Decorate your home to sell by arranging the furniture to look as spacious as possible. Add color and fragrance to any room with fresh flowers. Lastly, don’t forget the outside of your home. Put away all gardening equipment and neatly arrange outdoor items like firewood or furniture. Even take a hard look at your mailbox and make sure it reflects the value and character of your home.
3) Features to Accentuate
While you may have long determined which aspects of your home you love, having a fresh set of eyes assess its best features is a smart idea. If you’re considering selling your home, take the time to walk through it methodically with your real estate agent. Together you can determine which features of the home should be accentuated. Does your home have a wonderful view? Make the most of it by sprucing up window treatments and arranging furniture to draw the eye toward the windows. Perhaps the location of your house is truly incredible. Your real estate agent can help accentuate this feature in sales and marketing materials.
4) Desired Price and Bottom Line Price
It’s great to shoot high, but when determining your home value, it’s also important to identify your bottom line. By assessing recent home sale statistics in your area, your real estate agent can recommend an appropriate target price range. Working with your agent, you can set an initial asking price, as well as privately determine the absolute lowest price you would comfortably accept for selling your home. By crunching the numbers and setting parameters early on, you can avoid emotional rollercoasters during the process of receiving, countering and accepting offers.

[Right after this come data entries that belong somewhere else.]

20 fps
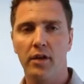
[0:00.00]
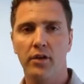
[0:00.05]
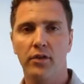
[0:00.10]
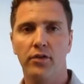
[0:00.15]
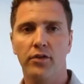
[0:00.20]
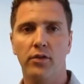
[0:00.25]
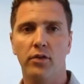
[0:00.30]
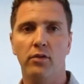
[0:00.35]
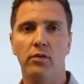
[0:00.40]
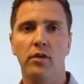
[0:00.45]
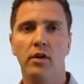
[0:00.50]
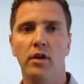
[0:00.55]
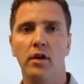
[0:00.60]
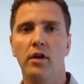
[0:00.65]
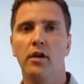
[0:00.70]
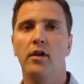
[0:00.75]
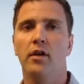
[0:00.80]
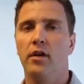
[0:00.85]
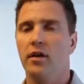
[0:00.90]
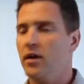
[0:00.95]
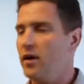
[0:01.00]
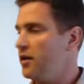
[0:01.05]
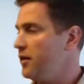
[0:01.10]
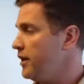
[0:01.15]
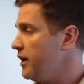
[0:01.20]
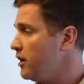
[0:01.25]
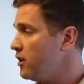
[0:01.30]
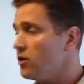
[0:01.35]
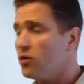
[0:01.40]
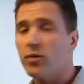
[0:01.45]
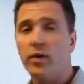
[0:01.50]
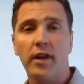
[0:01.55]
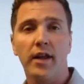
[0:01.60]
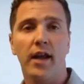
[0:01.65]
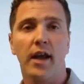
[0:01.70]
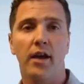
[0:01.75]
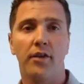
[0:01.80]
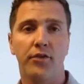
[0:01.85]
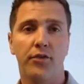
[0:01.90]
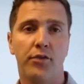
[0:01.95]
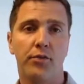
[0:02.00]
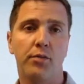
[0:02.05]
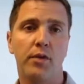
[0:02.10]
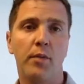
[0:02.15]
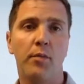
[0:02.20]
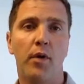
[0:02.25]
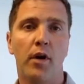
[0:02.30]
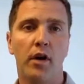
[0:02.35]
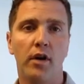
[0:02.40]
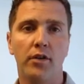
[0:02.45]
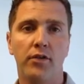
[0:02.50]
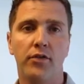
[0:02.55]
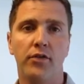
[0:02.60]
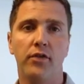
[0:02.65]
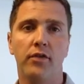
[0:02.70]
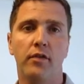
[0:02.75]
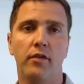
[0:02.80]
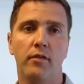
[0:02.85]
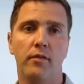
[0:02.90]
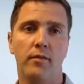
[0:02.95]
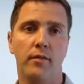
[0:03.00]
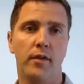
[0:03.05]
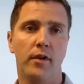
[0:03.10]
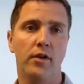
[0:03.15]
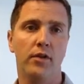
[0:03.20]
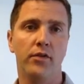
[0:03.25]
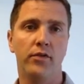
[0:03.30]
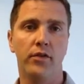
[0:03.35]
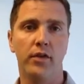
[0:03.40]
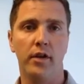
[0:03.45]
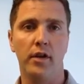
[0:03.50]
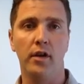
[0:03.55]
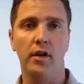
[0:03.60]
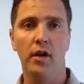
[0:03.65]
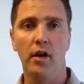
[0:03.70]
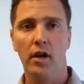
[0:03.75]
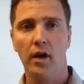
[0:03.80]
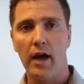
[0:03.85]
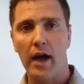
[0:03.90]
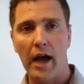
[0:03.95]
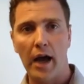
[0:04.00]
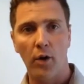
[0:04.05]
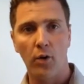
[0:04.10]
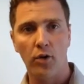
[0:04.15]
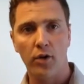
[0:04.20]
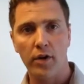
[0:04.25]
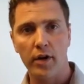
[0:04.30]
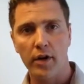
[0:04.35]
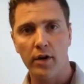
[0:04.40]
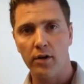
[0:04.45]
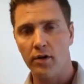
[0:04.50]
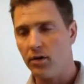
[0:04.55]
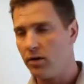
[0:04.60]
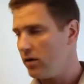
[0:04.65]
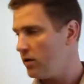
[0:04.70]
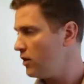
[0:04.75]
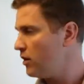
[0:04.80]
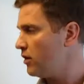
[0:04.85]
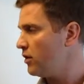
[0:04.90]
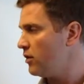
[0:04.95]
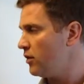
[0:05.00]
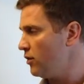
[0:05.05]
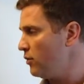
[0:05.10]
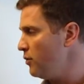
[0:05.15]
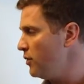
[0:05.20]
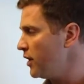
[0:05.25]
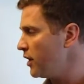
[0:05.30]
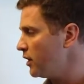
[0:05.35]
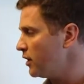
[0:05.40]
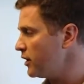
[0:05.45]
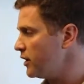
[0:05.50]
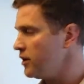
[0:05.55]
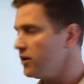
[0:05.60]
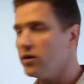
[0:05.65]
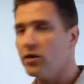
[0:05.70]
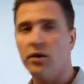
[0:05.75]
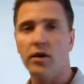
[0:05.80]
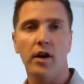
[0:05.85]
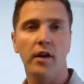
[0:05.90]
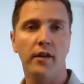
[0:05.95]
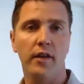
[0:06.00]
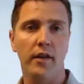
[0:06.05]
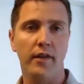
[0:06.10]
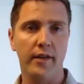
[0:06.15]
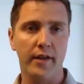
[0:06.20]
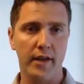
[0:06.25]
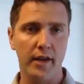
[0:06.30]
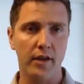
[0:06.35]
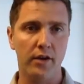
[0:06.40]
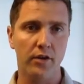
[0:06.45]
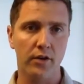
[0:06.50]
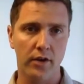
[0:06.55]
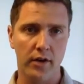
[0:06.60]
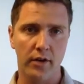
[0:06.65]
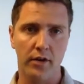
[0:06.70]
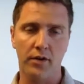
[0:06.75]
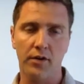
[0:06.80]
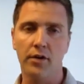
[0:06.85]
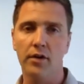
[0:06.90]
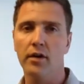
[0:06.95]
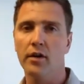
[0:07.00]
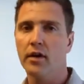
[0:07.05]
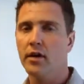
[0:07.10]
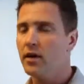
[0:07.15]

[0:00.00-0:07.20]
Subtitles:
So the ear really has three parts. There's the outer ear, the middle ear, and then the inner ear.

When selling your home, you may be obligated to disclose problems that could affect the property’s value or desirability. In most states, it is illegal to fraudulently conceal major physical defects in your property, such as a basement that floods in heavy rains. And many states now require sellers to take a proactive role by making written disclosures on the condition of the property. Ask your real estate agent for the particular laws of your state.